Suppose one of your brethren passed away , he was never married but spent many , many years in a long term , loving relationship with with a woman (in other words ,a girlfriend or common law wife) , would your lodge or yourself still afford her the same assistance you would a wife ?

ETA: Keep in mind , I am talking about VERY LONG term relationship . I know a brother who has been dating the same woman for a lot of years , they were both married before and both marriages ended badly so they do not want to get married again . This is what brought this to mind .

.
 

Duncan1574

Lodge Chaplain & arms dealer
...their widows and orphans...
wid·ow
(w
d
)
n.
1. A woman whose spouse has died and who has not remarried.
... That said, our OBs don't require anything, but the Lodge could vote to assist the GF.
 

Ashlar2006

Masonic Mafia
I am just throwing things against the wall and seeing what sticks , it's been too quiet in here lately .
 

jason

Seanchaí
Staff member
I am always open to helping those in need if able to. Well, if their character is acceptable to me. There have been a few in the past I've helped who seemed to squander the help.
 

Winter

I've been here before
I agree, I really think this would need to be a case by case basis. The longtime GF/common law wife of a Brother who acted and was accepted as a member of the extended family would of course be treated differently than the one who was never seen and took no part in our community.
 

Ashlar2006

Masonic Mafia
I agree, I really think this would need to be a case by case basis. The longtime GF/common law wife of a Brother who acted and was accepted as a member of the extended family would of course be treated differently than the one who was never seen and took no part in our community.
True , we have a couple of Brothers in my circle of tight knit Masonic friends (we are closer than many blood relations) who have girlfriends that we have excepted into our "family" as one of us , like we do the wives .
 

jaya

Active Member
She is not a widdow so is not afforded the rights of someone that was married to a brother. I would support her if I couls but not to the extent of a brother's widdow.
 

Windrider

Plus-sized tuxedo model
I'm chair of the Widows' Committee of my Lodge. Although I have not had to make a decision like this yet, I think I would treat her the same as a Widow. We honor our dear Widows because they were partners with our Brothers. If that partnership is there, and it seems like it is in this case, the ceremony doesn't really matter to me. When I got married, I thought the wedding was not really for us but for the people we invited to attend. We were already committed to each other, all we were really doing was publicly declaring it through a ceremony.

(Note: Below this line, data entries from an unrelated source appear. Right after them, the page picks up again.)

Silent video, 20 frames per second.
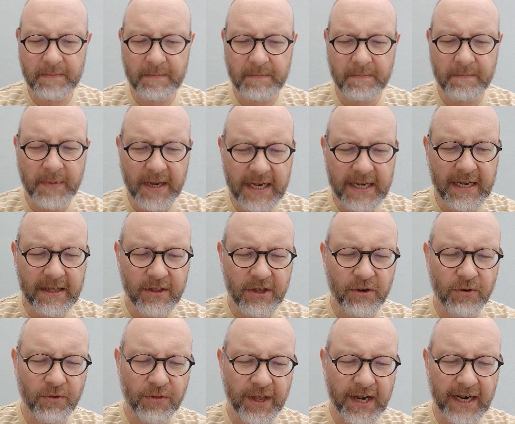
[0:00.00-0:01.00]
meaning that
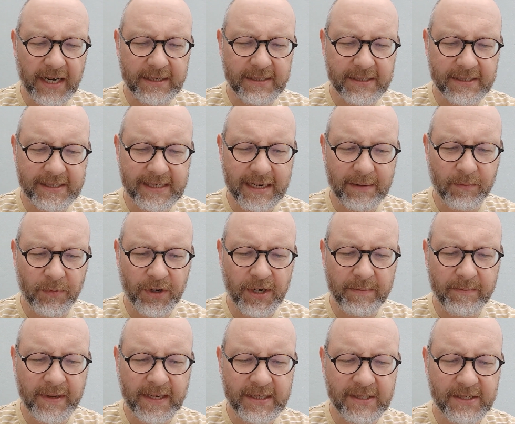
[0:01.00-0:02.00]
you'll then understand what
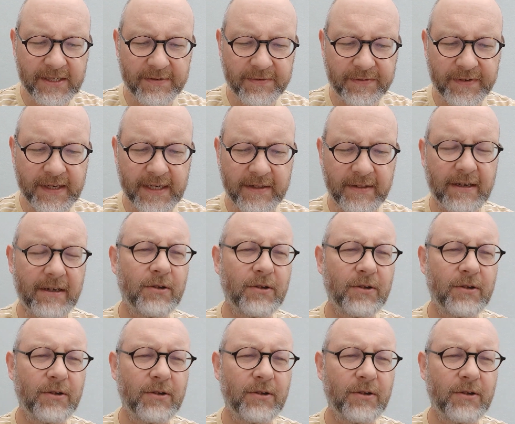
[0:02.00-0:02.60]
it means to fear the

The "girlfriend", I prefer to think of her as a "partner", has made the same kind of sacrifices as a wife would. She sat alone at a dinner table while the Brother went to dinner at the lodge. She put up with the half hour long chats with total strangers her guy had when he met a brother on the street. She picked up his tuxedo at the cleaners and sewed his jacket buttons back on. She deserves the same treatment as any other Widow.
 

Ashlar2006

Masonic Mafia
Okay , Partner , it does sound better . To be honest marriage IS just a piece of paper .

I would support a long time " partner" just as much and as equal as I would a widow , I would not let a piece of paper stand in the way of how far I would go to care for a girlfriend/common law if her partner (and brother) has passed on . But as stated above , I would take it by a case by case basis .
 

Duncan1574

Lodge Chaplain & arms dealer
Interestingly, we had a FC come forward with his employer's son health issue & lack of insurance, WM sayings we will discuss it at the next Stated.